Tough new mortgage lending rules to be announced tomorrow are expected to hit millions of prospective first-time buyers as well as those in their 50s.
The regulations, designed to bring an end to the reckless borrowing of the past, are likely to mean those wanting to get on the property ladder continue to face high hurdles to take out loans.
The Council of Mortgage Lenders warned that it would mean today’s tight lending conditions remained a “permanent feature” of the property market. Among those affected by tomorrow’s announcement by the Financial Services Authority will be those looking to take out interest-only mortgages .
Because they have lower monthly repayments, these types of loans have in the past helped millions get onto the housing ladder. It is expected that under the new rules, these borrowers will in future have to show that they are saving a pot of money to pay off the capital when the mortgage matures.
Lenders would be required to check at least once during the term of the loan that the savings pot its still in place, it is thought. The changes being announced by the regulator are also expected to mean that lenders must make sure that a mortgage cannot be given out unless a homeowner will repay it before their 70th or 75th birthday.

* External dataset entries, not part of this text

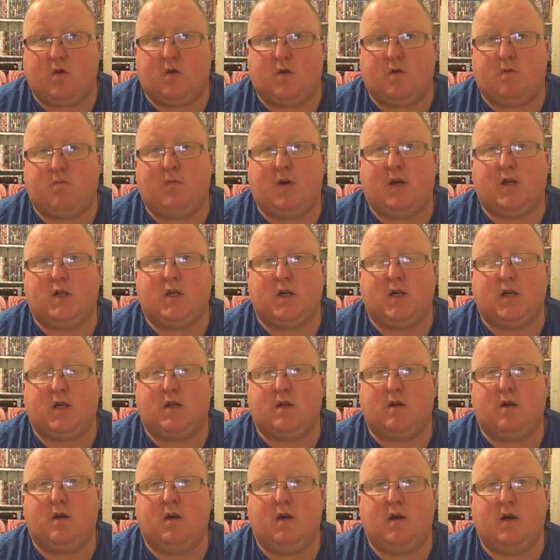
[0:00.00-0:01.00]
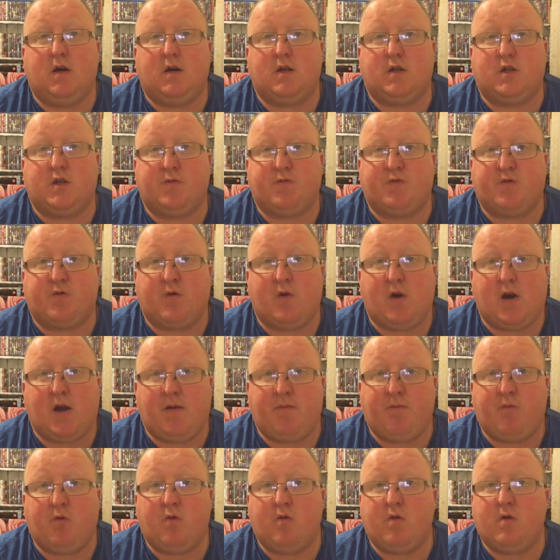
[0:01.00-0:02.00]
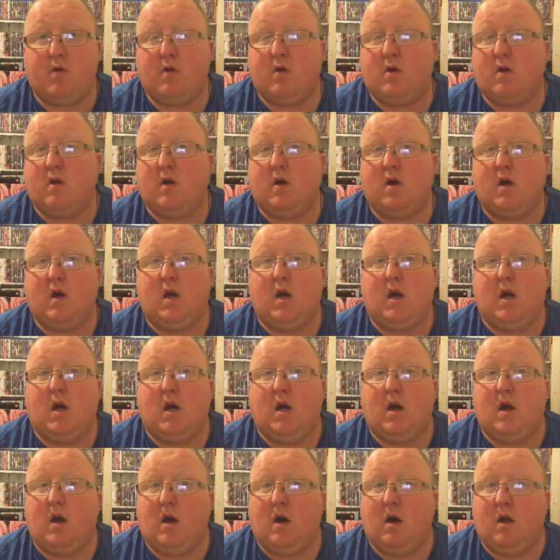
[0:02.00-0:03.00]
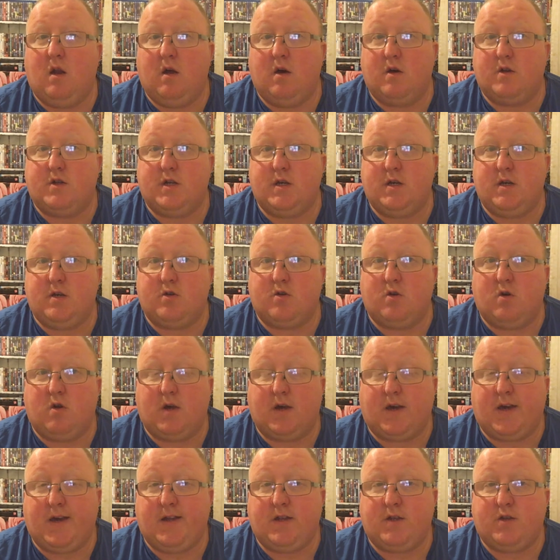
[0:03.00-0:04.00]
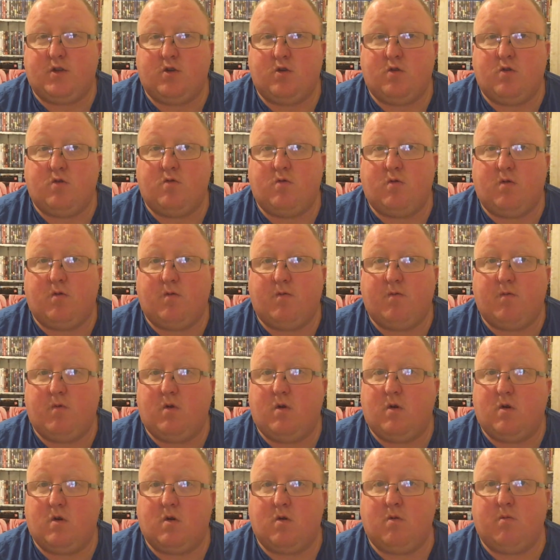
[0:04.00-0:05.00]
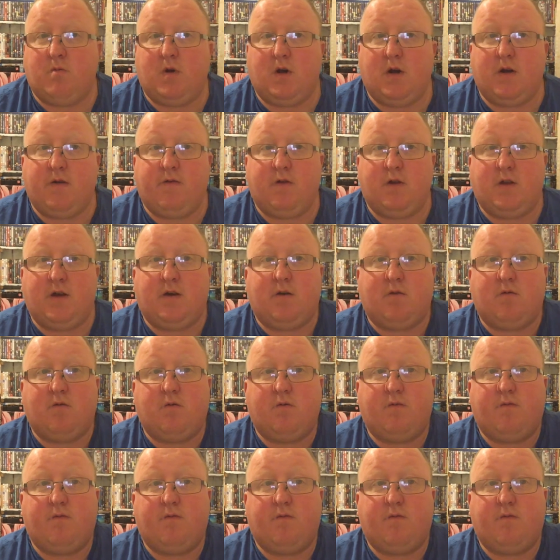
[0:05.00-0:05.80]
smash that subscribe button, and I'll see you all again soon. Bye for now.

It will pose difficulties for people who are in their 50s wanting to take out a typical 25-year mortgage. For example, a 55-year-old would struggle to obtain a home loan because it would not be paid off until they were 80.

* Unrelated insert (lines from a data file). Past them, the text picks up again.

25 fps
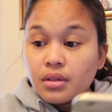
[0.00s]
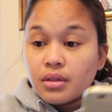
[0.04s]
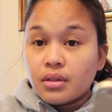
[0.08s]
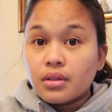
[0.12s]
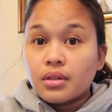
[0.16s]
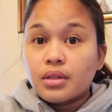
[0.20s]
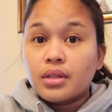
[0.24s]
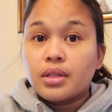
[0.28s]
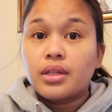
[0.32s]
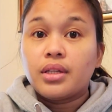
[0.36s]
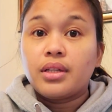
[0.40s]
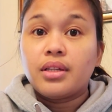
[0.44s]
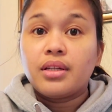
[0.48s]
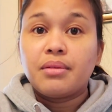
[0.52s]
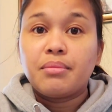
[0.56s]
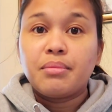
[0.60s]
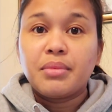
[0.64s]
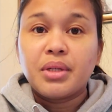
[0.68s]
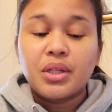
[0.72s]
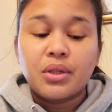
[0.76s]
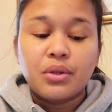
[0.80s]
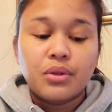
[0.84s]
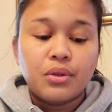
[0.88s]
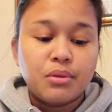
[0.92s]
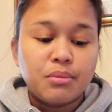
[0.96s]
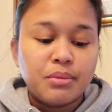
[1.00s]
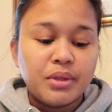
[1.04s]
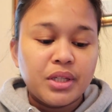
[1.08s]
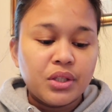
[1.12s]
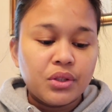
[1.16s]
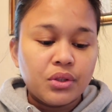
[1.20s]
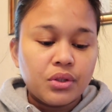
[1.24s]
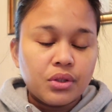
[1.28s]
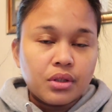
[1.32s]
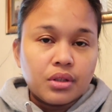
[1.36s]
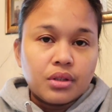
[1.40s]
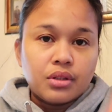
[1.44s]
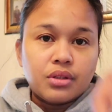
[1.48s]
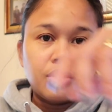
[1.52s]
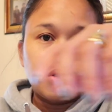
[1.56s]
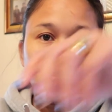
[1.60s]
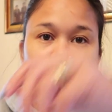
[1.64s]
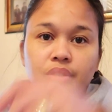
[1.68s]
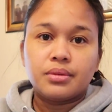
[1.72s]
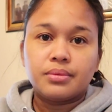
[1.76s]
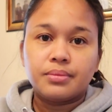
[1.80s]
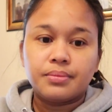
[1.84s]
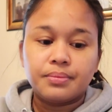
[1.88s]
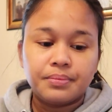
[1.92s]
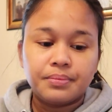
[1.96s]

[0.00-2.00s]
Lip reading: Okay, let me call my doctor.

Lenders have already started to cut back drastically on interest-only deals ahead of the widely-anticipated rules being introduced. Nationwide, Britain’s biggest mortgage lender, this month announced that it would stop offering such mortgages to new customers.

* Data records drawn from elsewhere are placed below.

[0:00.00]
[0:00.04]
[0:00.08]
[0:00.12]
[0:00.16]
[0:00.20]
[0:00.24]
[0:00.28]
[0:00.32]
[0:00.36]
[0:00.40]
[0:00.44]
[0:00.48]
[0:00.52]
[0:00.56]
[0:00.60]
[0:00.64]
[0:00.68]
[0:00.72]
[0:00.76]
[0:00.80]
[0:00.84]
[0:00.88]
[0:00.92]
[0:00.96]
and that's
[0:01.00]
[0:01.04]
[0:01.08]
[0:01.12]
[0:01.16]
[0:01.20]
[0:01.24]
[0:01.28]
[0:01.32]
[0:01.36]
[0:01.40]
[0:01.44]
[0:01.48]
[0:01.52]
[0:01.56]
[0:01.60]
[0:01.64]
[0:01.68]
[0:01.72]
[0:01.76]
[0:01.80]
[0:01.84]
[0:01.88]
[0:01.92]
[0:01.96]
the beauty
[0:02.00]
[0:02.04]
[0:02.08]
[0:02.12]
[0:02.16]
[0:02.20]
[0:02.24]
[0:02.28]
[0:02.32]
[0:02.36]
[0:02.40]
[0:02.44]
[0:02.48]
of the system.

Figures from the FSA indicate that of the 11.2 million home loans, around 43pc are interest-only deals.
Mark Harris, of mortgage broker SPF private clients, told the Daily Mail (LSE: DMGT.L - news) the new rules would pose further difficulties for those struggling to get on to the property ladder with many already delaying the move until the age of 35 because of problems getting finance.
The rules are also expected to make it harder for Britain’s millions of self-employed workers to obtain home loans, since they will have to provide more evidence of their earnings in the form of audited accounts which many will struggle to provide or do not have.
A spokesman for the Council of Mortgage Lenders said: “The FSA has already trailed the broad outline of the forthcoming regulatory changes for a long time, and the mortgage market has to a great extent already absorbed and planned for them. On the one hand, this means that consumers are unlikely to suffer significant additional impacts as a result of the changes.
“On the other hand, it also means that the relatively high hurdles for customers in getting a mortgage are likely to remain a permanent feature of the mortgage market.”
Figures from the council show how there has already been a dramatic fall in the number of loans handed out to buy a house. In August 2007, 103,000 mortgages were made available, while in August this year there were only 55,300.
It comes as a study revealed that half the population is worried about mortgage rates, with 26pc of those who have home loans fearing having their homes repossessed.
Some 54pc of people under 30 who do not own a home are worried about getting on the property ladder.